All of the records below are to be given again word for word, with the pictures removed.

──────────────────────────────

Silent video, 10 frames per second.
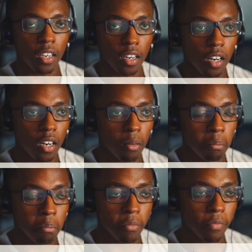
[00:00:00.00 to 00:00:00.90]
most cars
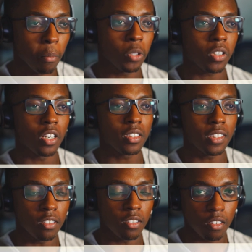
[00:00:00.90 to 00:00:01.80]
still don't.
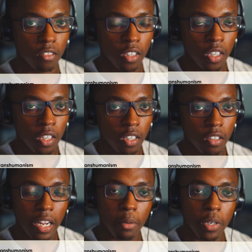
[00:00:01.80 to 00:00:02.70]
You know, nowadays, we have
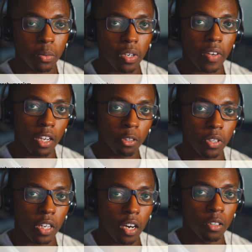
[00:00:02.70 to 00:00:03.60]
Android Auto
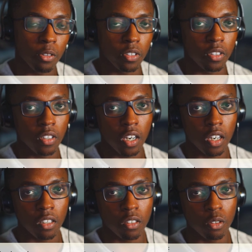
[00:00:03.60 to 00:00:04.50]
and
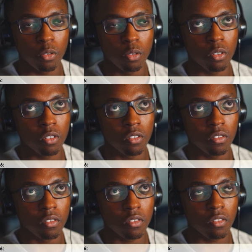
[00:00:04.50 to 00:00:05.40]
Google, Android
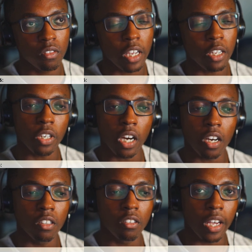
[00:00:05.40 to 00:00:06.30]
Auto and
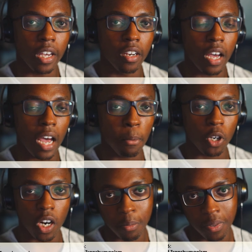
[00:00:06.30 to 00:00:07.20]
Apple CarPlay.
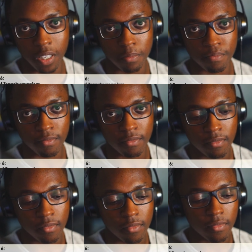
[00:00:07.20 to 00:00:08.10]
Apple
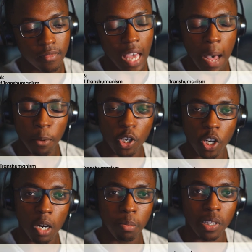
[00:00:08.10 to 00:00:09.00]
CarPlay pretty
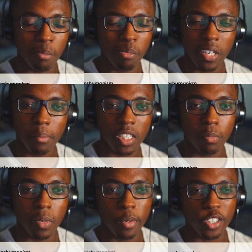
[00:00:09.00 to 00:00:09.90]
much mimics your
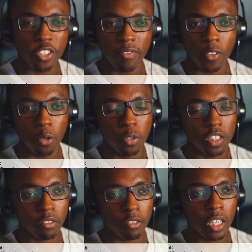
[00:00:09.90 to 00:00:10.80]
phone screen. Like,
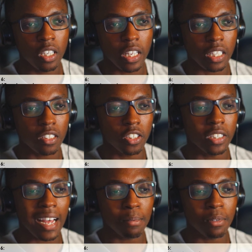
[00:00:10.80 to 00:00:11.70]
certain apps that are
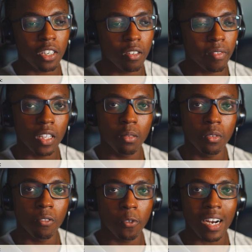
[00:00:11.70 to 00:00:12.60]
available for Apple
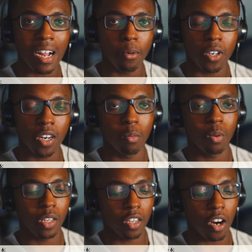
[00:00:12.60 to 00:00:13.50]
CarPlay are pushed
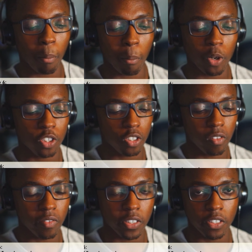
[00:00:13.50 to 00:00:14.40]
over to your
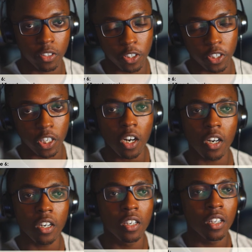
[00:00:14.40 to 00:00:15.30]
car
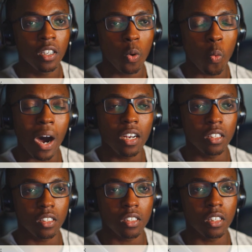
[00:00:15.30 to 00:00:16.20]
wirelessly or
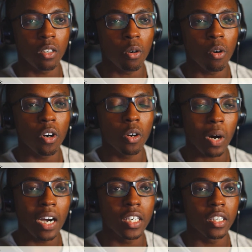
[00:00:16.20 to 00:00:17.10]
wired.
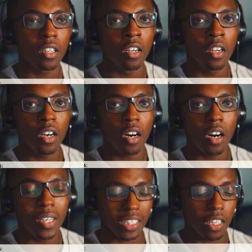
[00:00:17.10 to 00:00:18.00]
As long as your
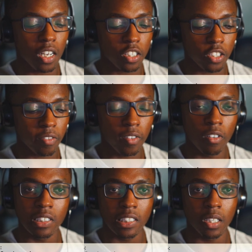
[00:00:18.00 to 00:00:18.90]
phone is nearby, you
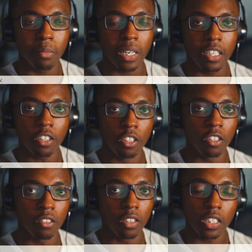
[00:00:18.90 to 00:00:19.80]
can do it, just like Android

──────────────────────────────

**Finished task**
Silent video, 10 frames per second.
[00:00:00.00 to 00:00:00.90]
most cars
[00:00:00.90 to 00:00:01.80]
still don't.
[00:00:01.80 to 00:00:02.70]
You know, nowadays, we have
[00:00:02.70 to 00:00:03.60]
Android Auto
[00:00:03.60 to 00:00:04.50]
and
[00:00:04.50 to 00:00:05.40]
Google, Android
[00:00:05.40 to 00:00:06.30]
Auto and
[00:00:06.30 to 00:00:07.20]
Apple CarPlay.
[00:00:07.20 to 00:00:08.10]
Apple
[00:00:08.10 to 00:00:09.00]
CarPlay pretty
[00:00:09.00 to 00:00:09.90]
much mimics your
[00:00:09.90 to 00:00:10.80]
phone screen. Like,
[00:00:10.80 to 00:00:11.70]
certain apps that are
[00:00:11.70 to 00:00:12.60]
available for Apple
[00:00:12.60 to 00:00:13.50]
CarPlay are pushed
[00:00:13.50 to 00:00:14.40]
over to your
[00:00:14.40 to 00:00:15.30]
car
[00:00:15.30 to 00:00:16.20]
wirelessly or
[00:00:16.20 to 00:00:17.10]
wired.
[00:00:17.10 to 00:00:18.00]
As long as your
[00:00:18.00 to 00:00:18.90]
phone is nearby, you
[00:00:18.90 to 00:00:19.80]
can do it, just like Android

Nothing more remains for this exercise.